If a line of the data below holds the string "Video", copy it.

Stored dataset items:
-- Opening Marker --

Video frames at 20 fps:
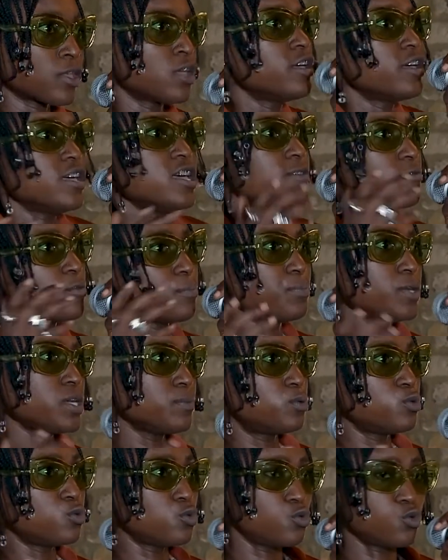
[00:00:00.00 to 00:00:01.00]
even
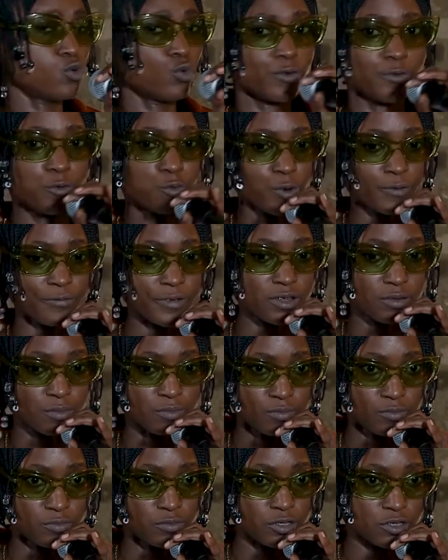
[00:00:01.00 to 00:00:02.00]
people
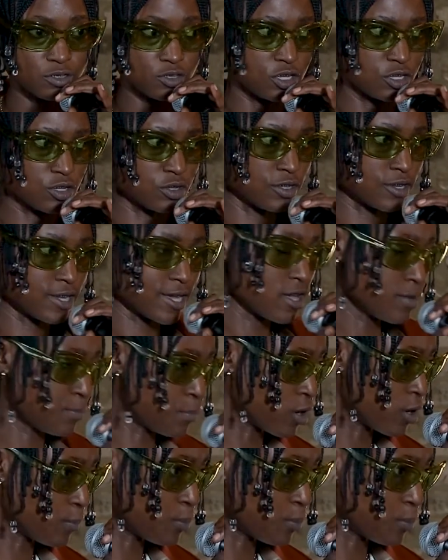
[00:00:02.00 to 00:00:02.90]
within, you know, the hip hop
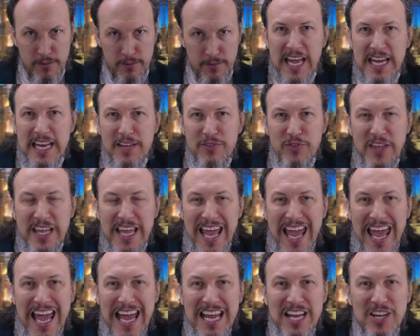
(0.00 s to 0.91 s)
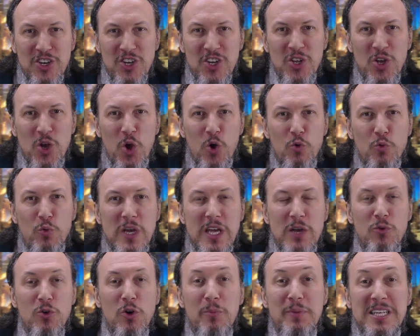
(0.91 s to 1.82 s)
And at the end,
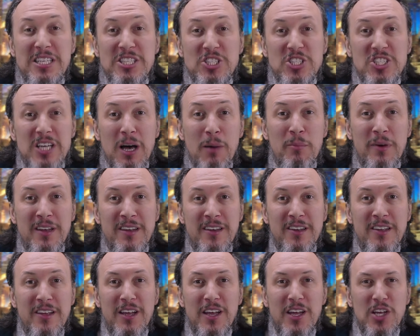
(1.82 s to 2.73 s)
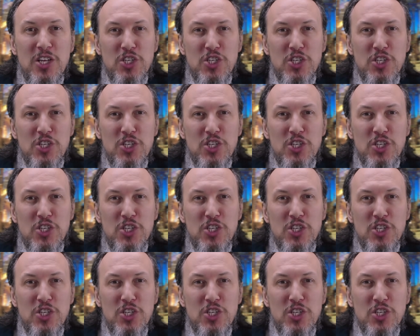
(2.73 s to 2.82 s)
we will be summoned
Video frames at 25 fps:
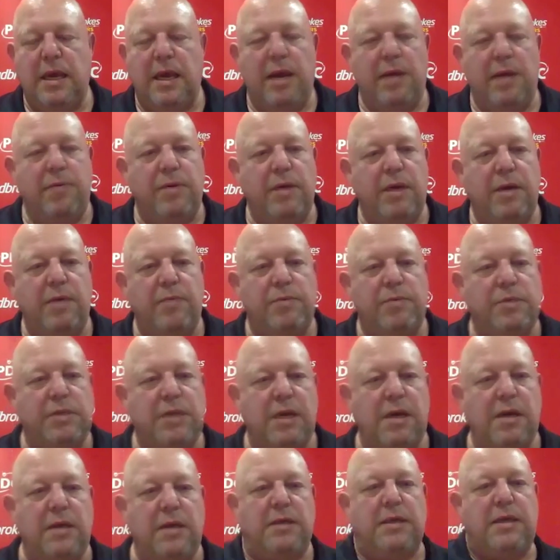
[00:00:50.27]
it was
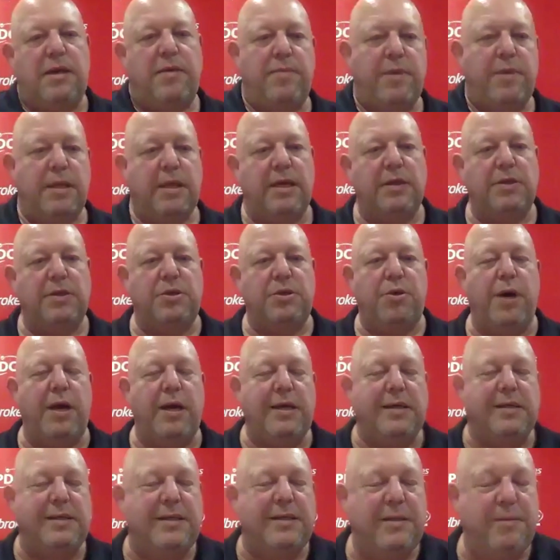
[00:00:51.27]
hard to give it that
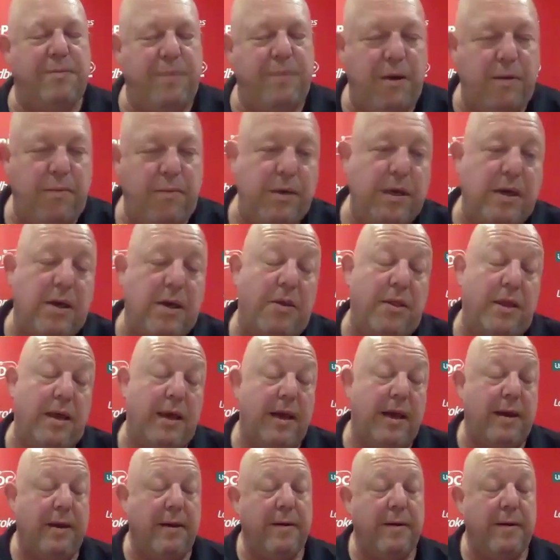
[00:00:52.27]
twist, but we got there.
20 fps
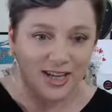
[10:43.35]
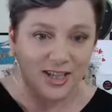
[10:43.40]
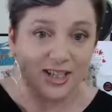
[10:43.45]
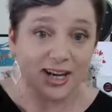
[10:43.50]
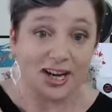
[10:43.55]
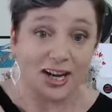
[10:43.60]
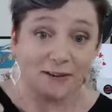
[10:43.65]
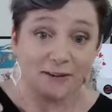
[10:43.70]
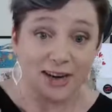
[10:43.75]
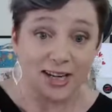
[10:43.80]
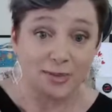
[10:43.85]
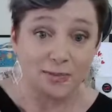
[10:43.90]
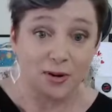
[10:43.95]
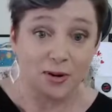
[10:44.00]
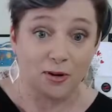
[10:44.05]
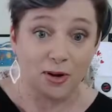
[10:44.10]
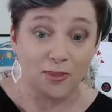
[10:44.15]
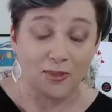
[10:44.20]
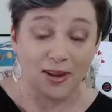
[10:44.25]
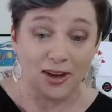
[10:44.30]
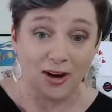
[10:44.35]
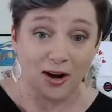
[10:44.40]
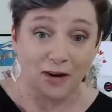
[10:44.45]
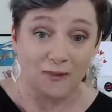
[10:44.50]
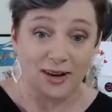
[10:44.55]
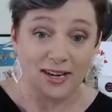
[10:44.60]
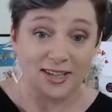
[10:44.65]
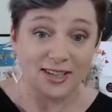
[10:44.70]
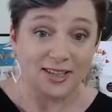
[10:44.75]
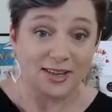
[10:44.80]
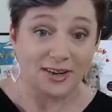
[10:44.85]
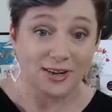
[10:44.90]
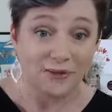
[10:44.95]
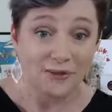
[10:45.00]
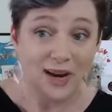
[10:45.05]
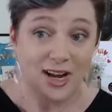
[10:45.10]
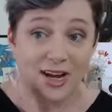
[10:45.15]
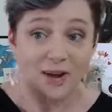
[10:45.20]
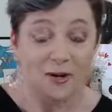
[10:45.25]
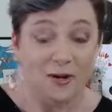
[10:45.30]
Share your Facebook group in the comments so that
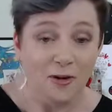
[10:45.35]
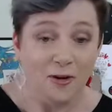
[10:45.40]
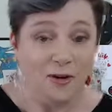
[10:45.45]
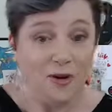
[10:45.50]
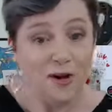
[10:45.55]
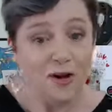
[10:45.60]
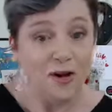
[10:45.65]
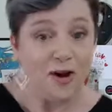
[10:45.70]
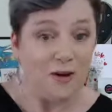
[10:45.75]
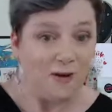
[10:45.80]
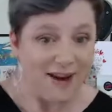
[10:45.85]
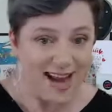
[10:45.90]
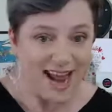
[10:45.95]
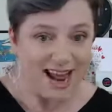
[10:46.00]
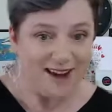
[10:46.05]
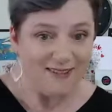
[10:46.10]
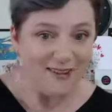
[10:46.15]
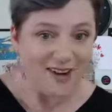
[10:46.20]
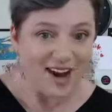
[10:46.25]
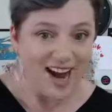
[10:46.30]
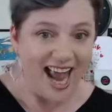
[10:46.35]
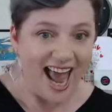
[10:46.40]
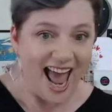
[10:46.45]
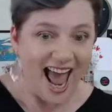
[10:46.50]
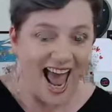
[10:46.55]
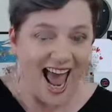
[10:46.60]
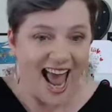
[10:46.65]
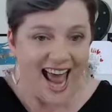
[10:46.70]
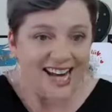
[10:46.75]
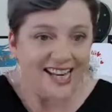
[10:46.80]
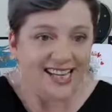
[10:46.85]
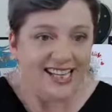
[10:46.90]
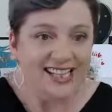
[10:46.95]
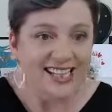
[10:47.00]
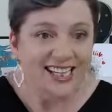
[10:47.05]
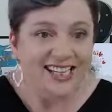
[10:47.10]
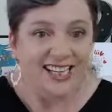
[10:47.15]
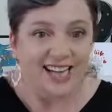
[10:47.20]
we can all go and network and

-- Closing Marker --

ANSWER TO THE EXERCISE –
Video frames at 20 fps:
Video frames at 25 fps:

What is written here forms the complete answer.